TASK DETAILS: Please transcribe the data that follows exactly as given, leaving out every picture.

RECORDS FOR THIS TASK:
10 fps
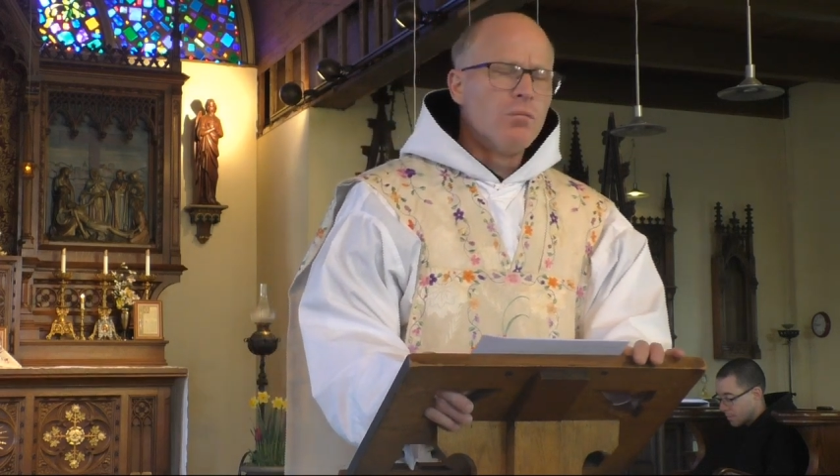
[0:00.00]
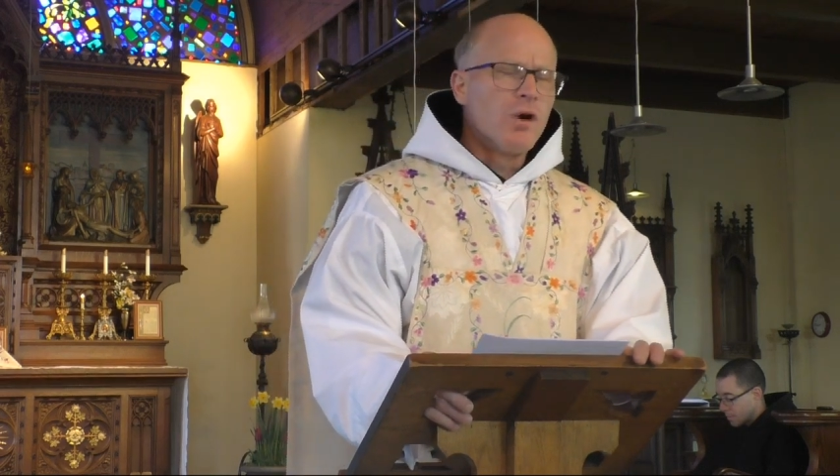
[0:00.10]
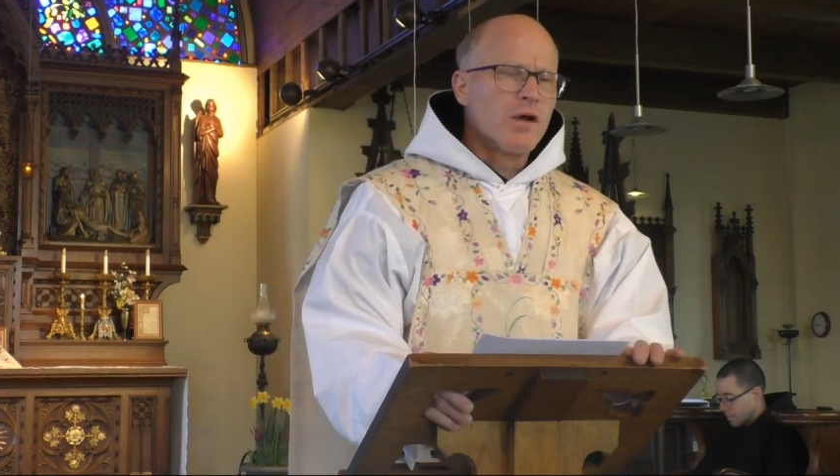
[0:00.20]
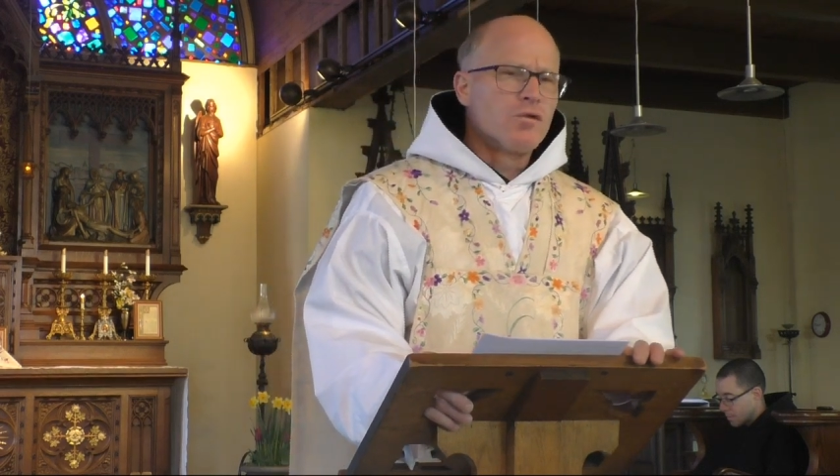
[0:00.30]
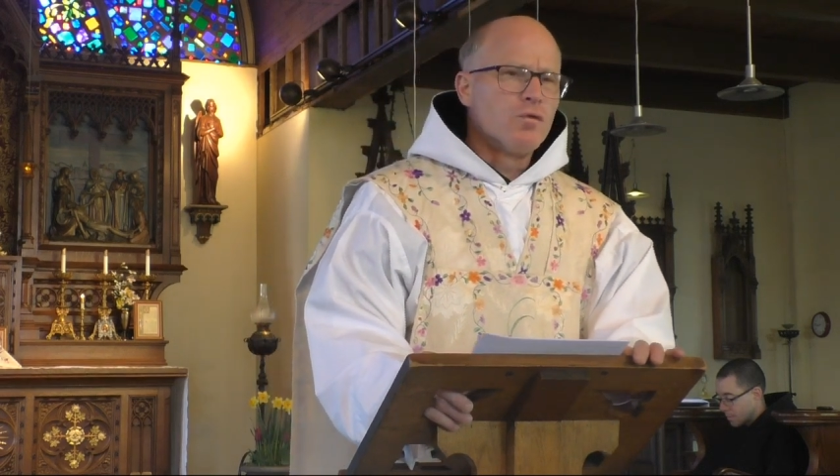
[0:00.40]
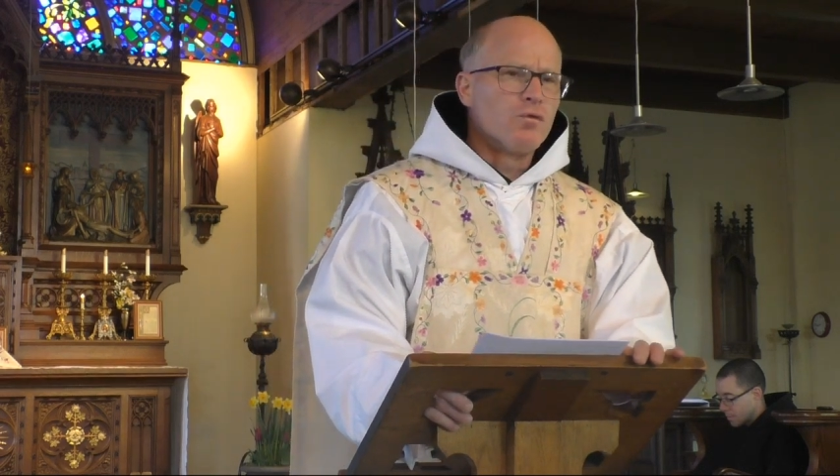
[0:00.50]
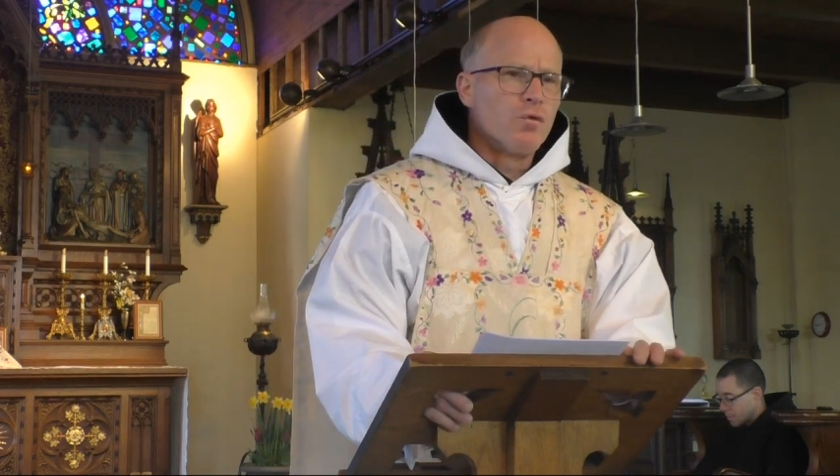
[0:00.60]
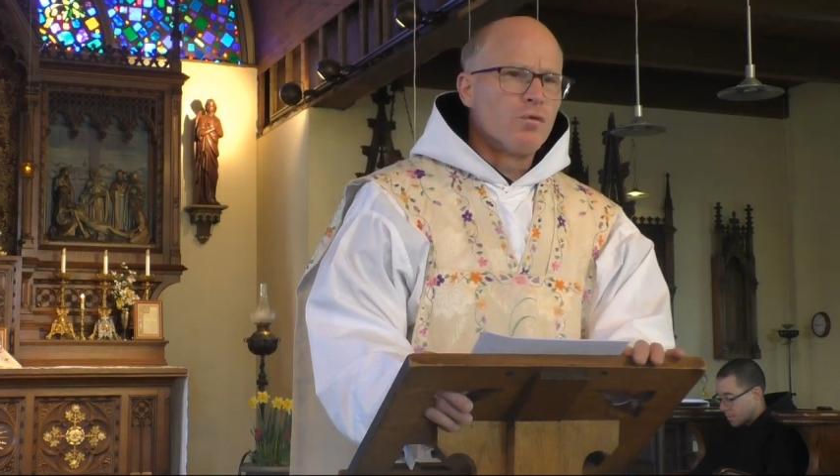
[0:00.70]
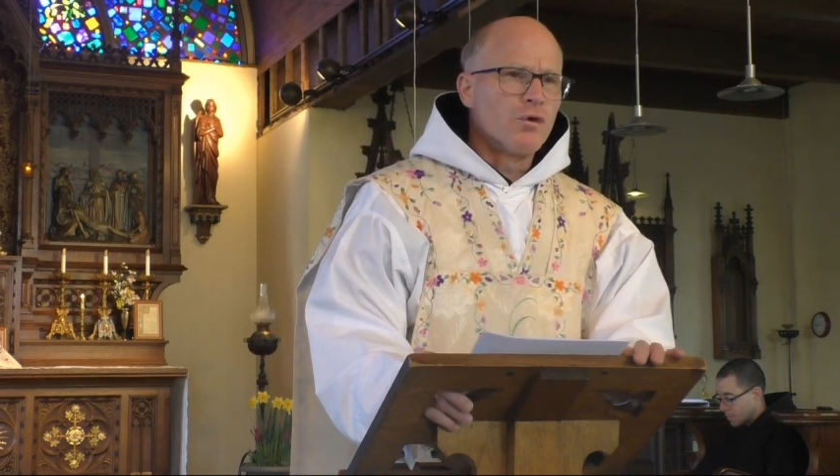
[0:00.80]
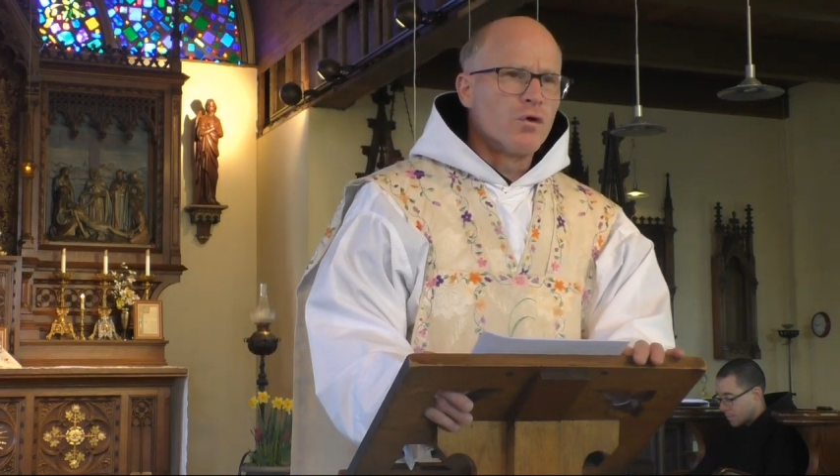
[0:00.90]
but to
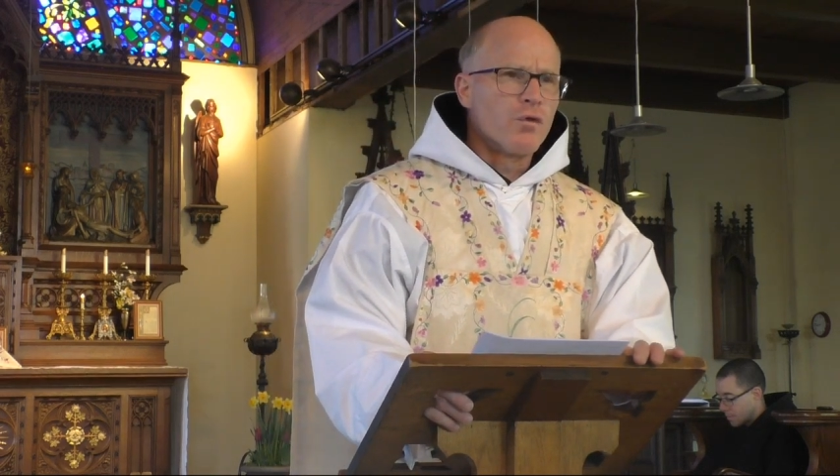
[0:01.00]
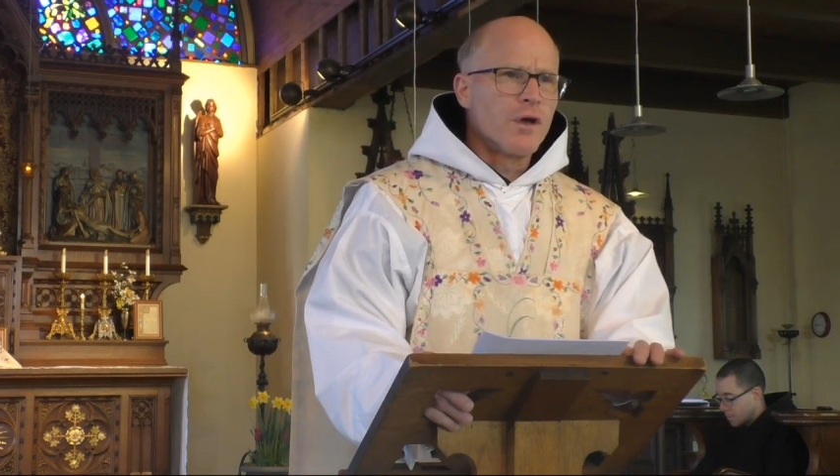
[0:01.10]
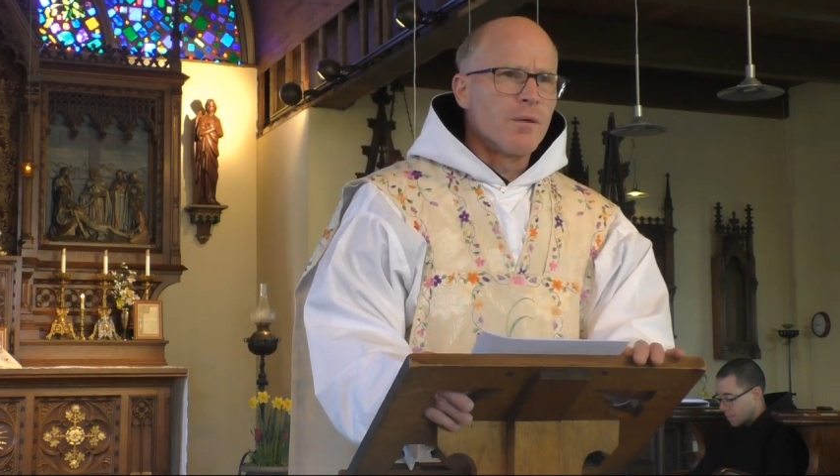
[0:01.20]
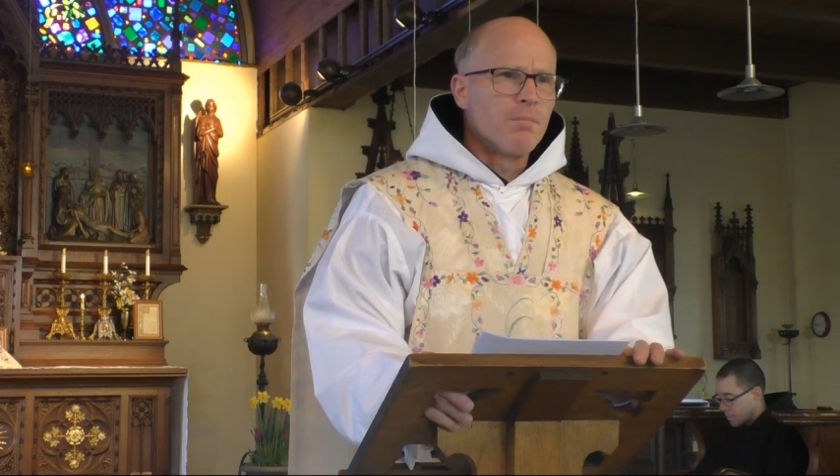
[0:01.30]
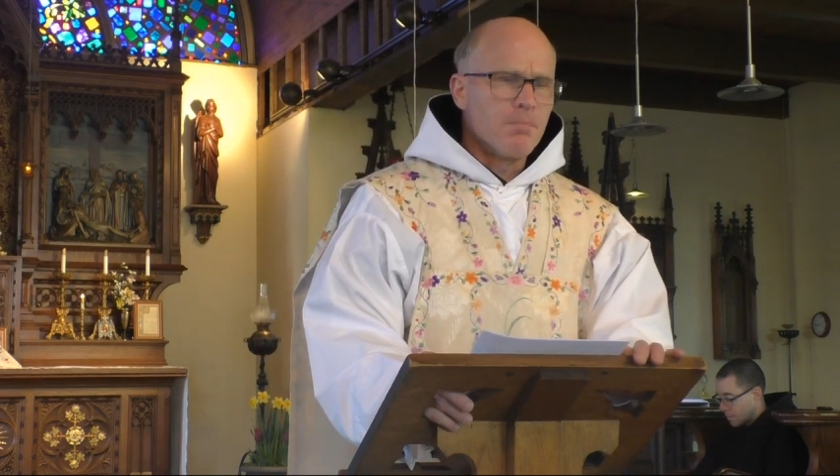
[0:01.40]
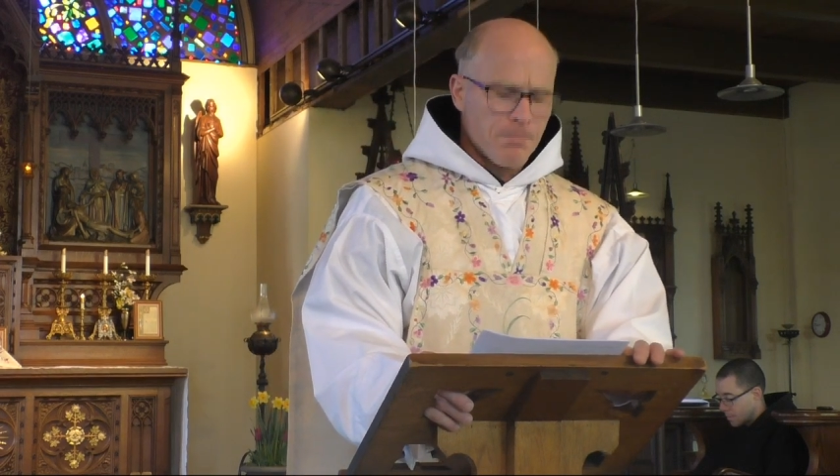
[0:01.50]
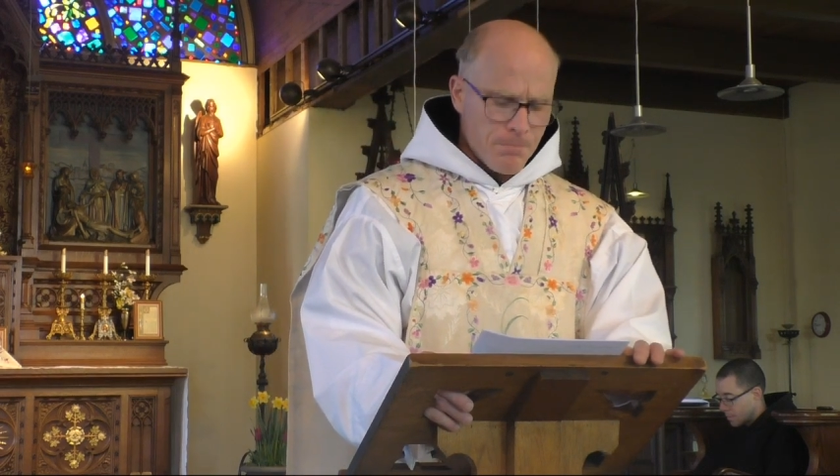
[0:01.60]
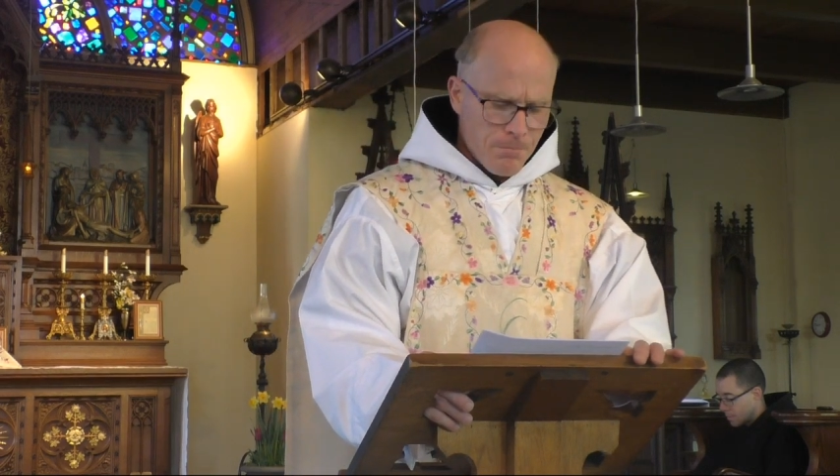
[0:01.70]
fulfill them.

COMPLETED EXERCISE:
10 fps
[0:00.00]
[0:00.10]
[0:00.20]
[0:00.30]
[0:00.40]
[0:00.50]
[0:00.60]
[0:00.70]
[0:00.80]
[0:00.90]
but to
[0:01.00]
[0:01.10]
[0:01.20]
[0:01.30]
[0:01.40]
[0:01.50]
[0:01.60]
[0:01.70]
fulfill them.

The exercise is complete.